> Requirement: A word-for-word copy of the records below is needed, without the images.

BEGIN Dataset

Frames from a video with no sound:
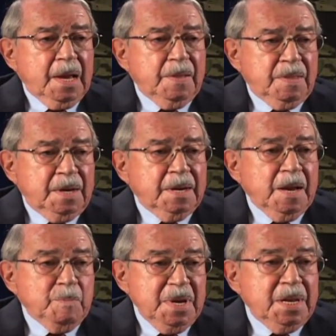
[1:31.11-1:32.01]
and then
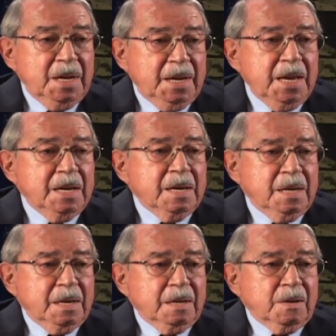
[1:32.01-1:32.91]
immediately
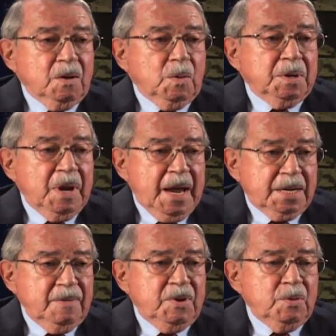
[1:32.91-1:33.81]
go under
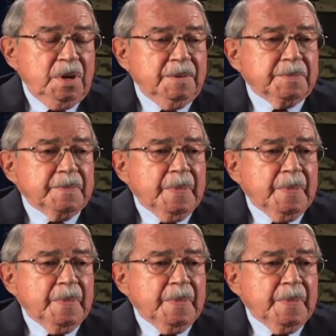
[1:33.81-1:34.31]
active duty.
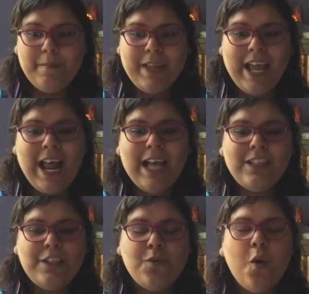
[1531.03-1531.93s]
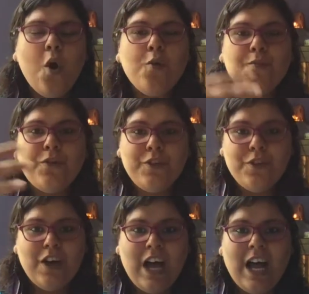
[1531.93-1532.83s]
And as you open
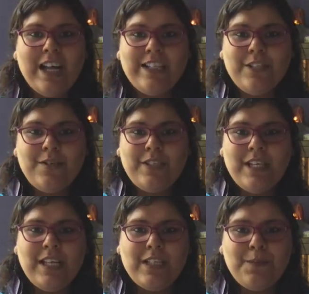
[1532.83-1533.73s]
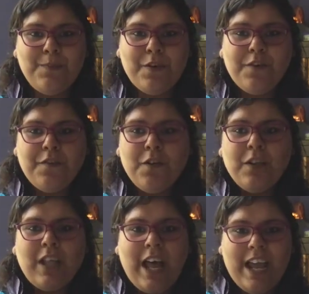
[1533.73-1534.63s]
your eyes, you see this
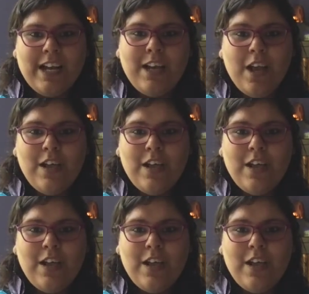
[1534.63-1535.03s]
beautiful lion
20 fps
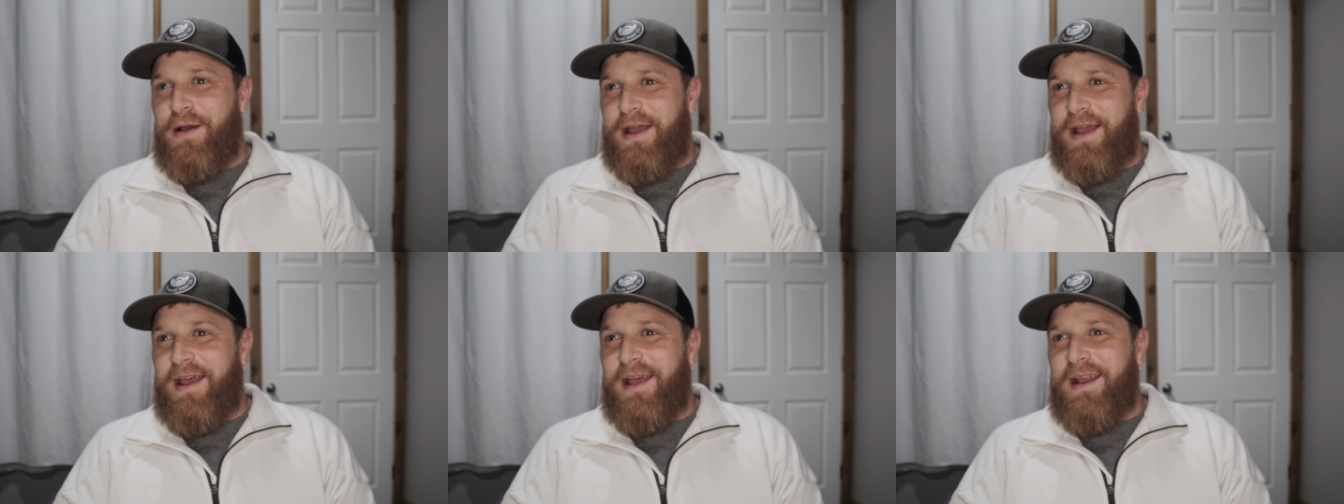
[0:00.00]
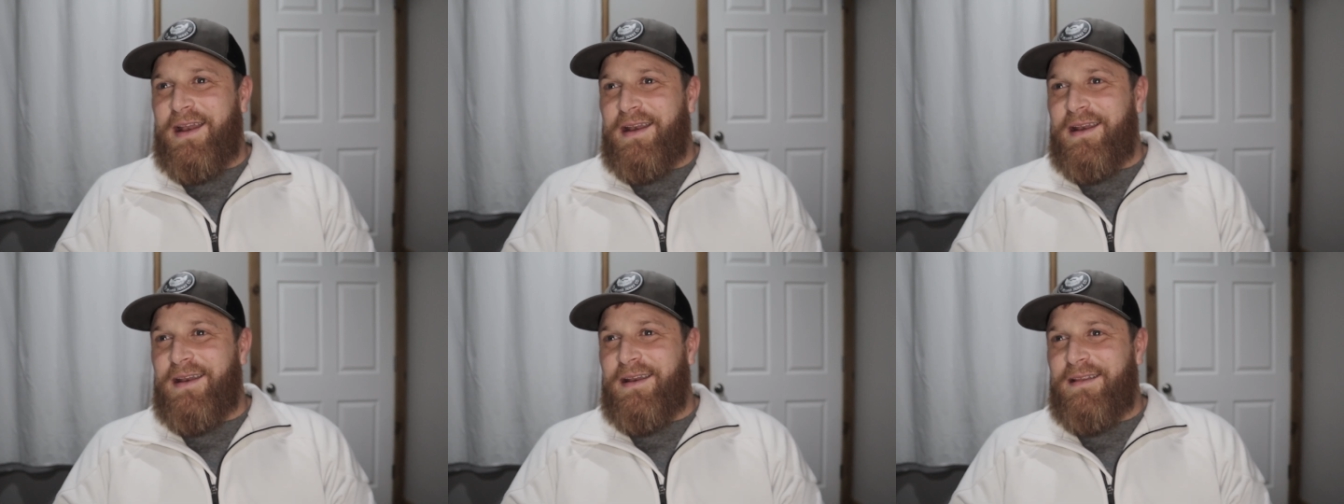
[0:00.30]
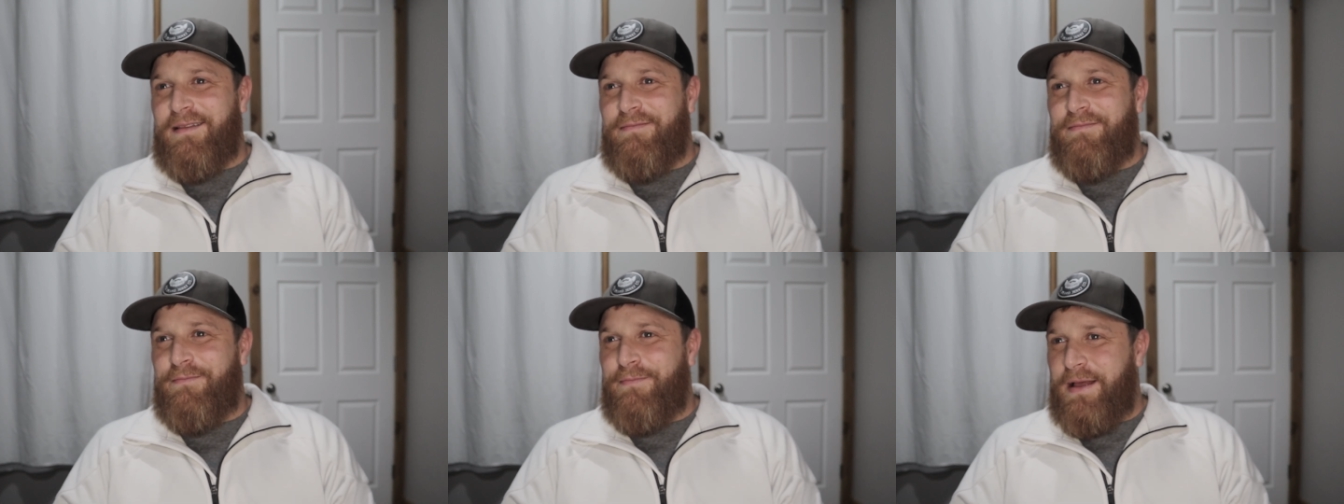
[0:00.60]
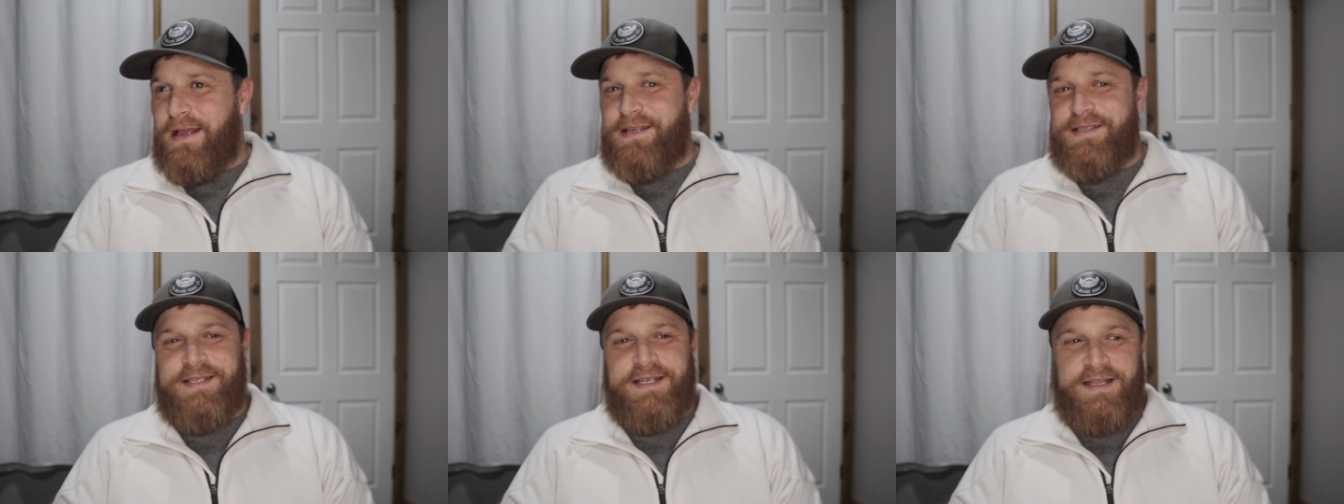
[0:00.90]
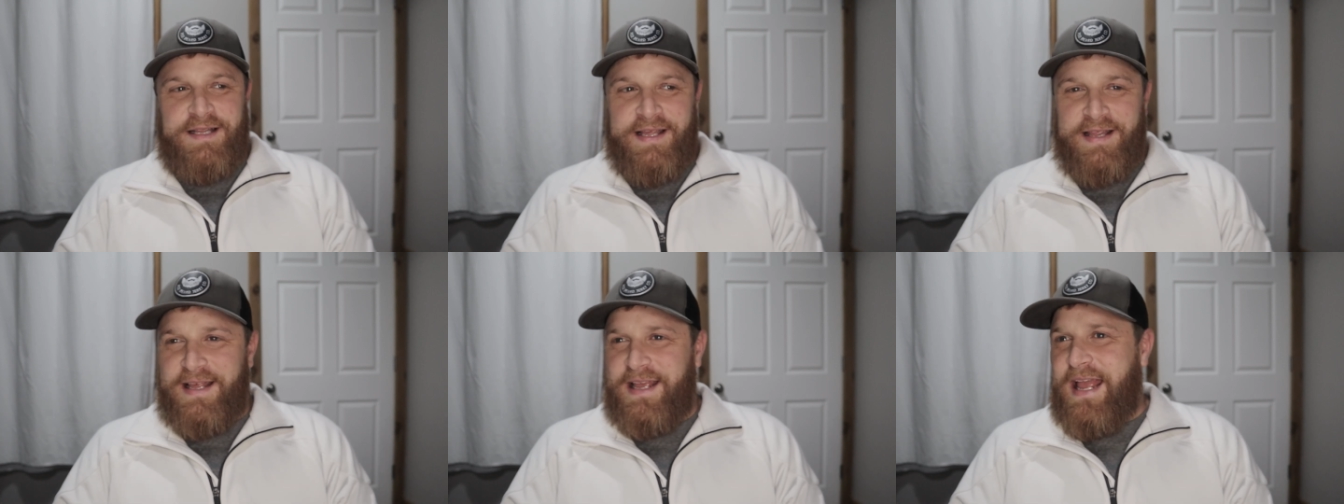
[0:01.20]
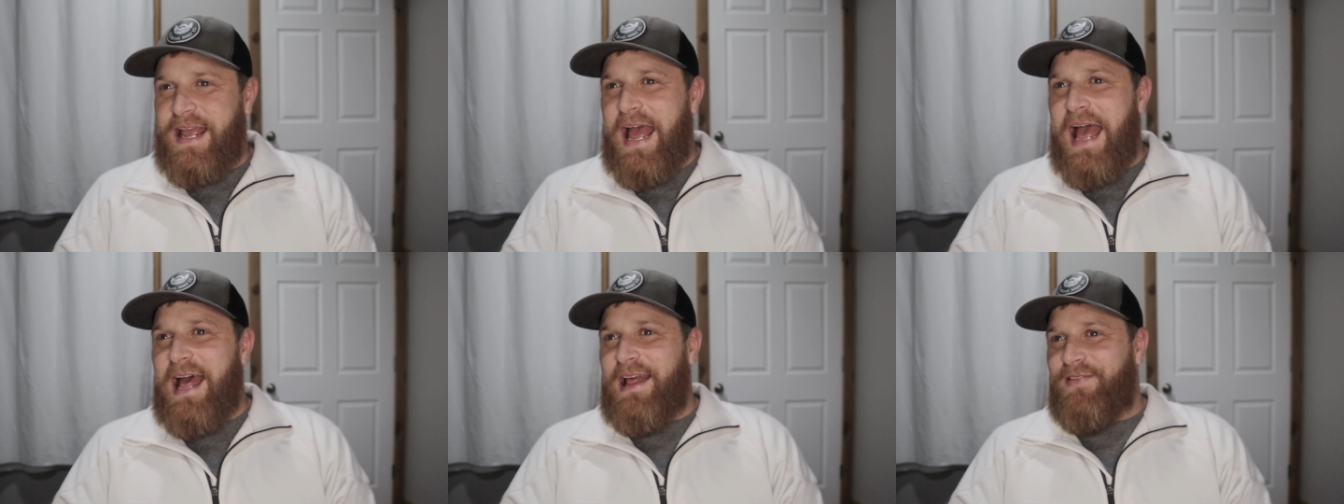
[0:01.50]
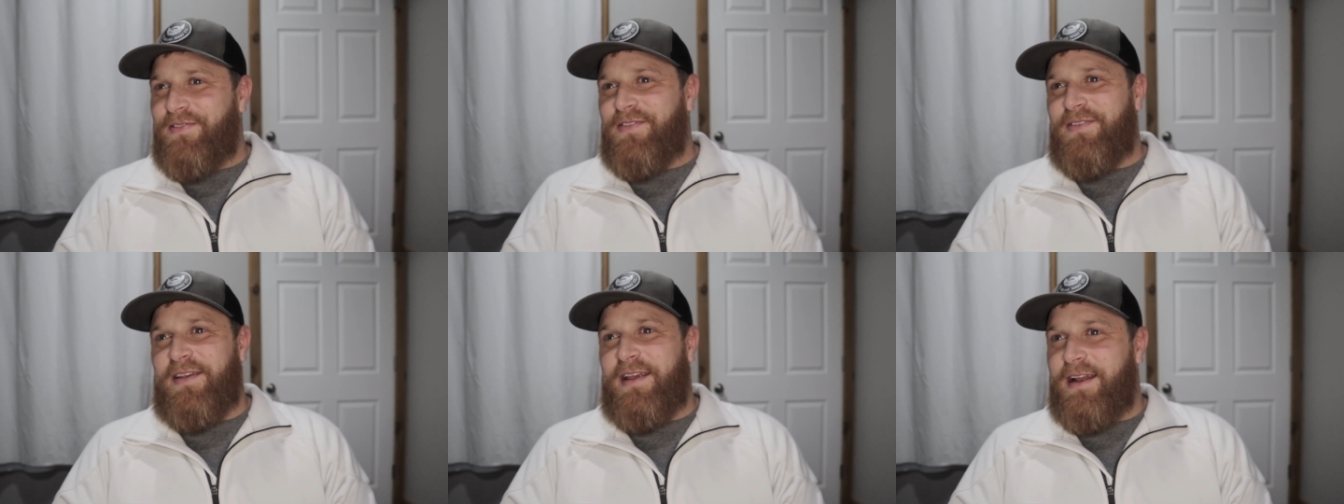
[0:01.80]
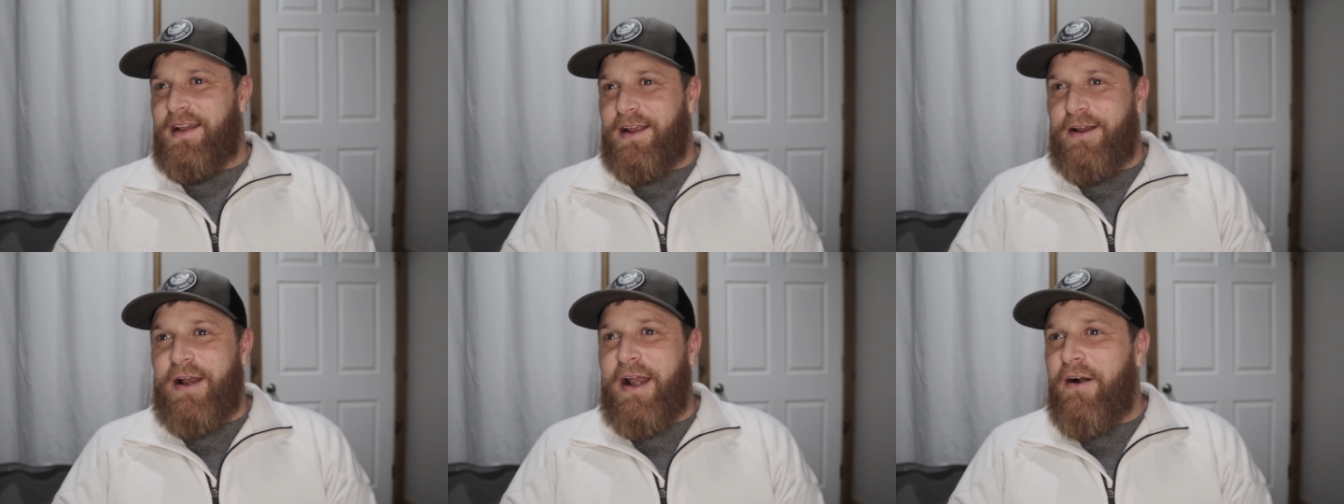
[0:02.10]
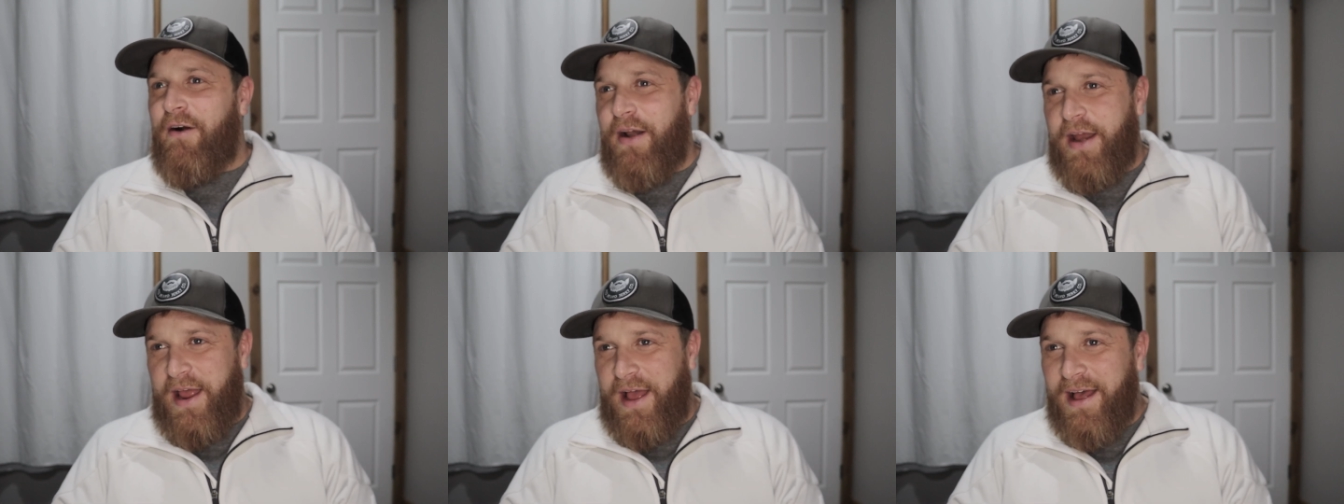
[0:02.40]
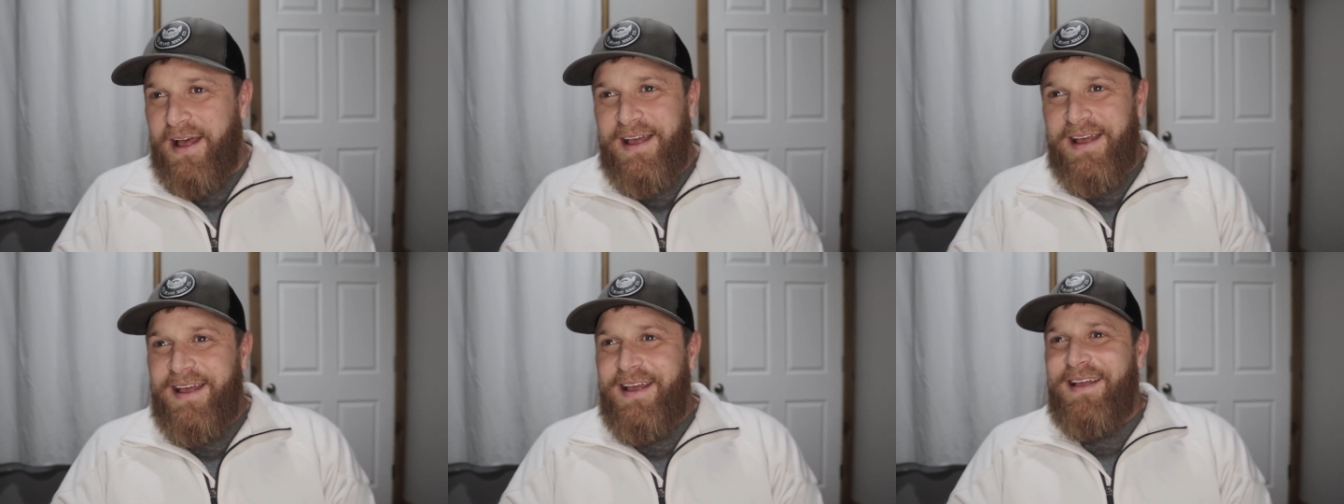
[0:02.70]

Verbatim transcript: and basically the cat's eating area.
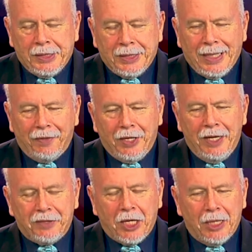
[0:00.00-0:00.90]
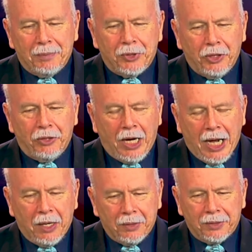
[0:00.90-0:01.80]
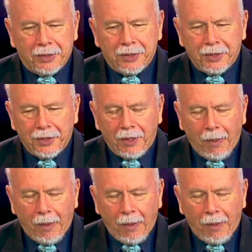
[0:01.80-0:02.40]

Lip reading: He said, thieves come to your house.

END Dataset

> Solution below:
Frames from a video with no sound:
[1:31.11-1:32.01]
and then
[1:32.01-1:32.91]
immediately
[1:32.91-1:33.81]
go under
[1:33.81-1:34.31]
active duty.
[1531.03-1531.93s]
[1531.93-1532.83s]
And as you open
[1532.83-1533.73s]
[1533.73-1534.63s]
your eyes, you see this
[1534.63-1535.03s]
beautiful lion
20 fps
[0:00.00]
[0:00.30]
[0:00.60]
[0:00.90]
[0:01.20]
[0:01.50]
[0:01.80]
[0:02.10]
[0:02.40]
[0:02.70]

Verbatim transcript: and basically the cat's eating area.
[0:00.00-0:00.90]
[0:00.90-0:01.80]
[0:01.80-0:02.40]

Lip reading: He said, thieves come to your house.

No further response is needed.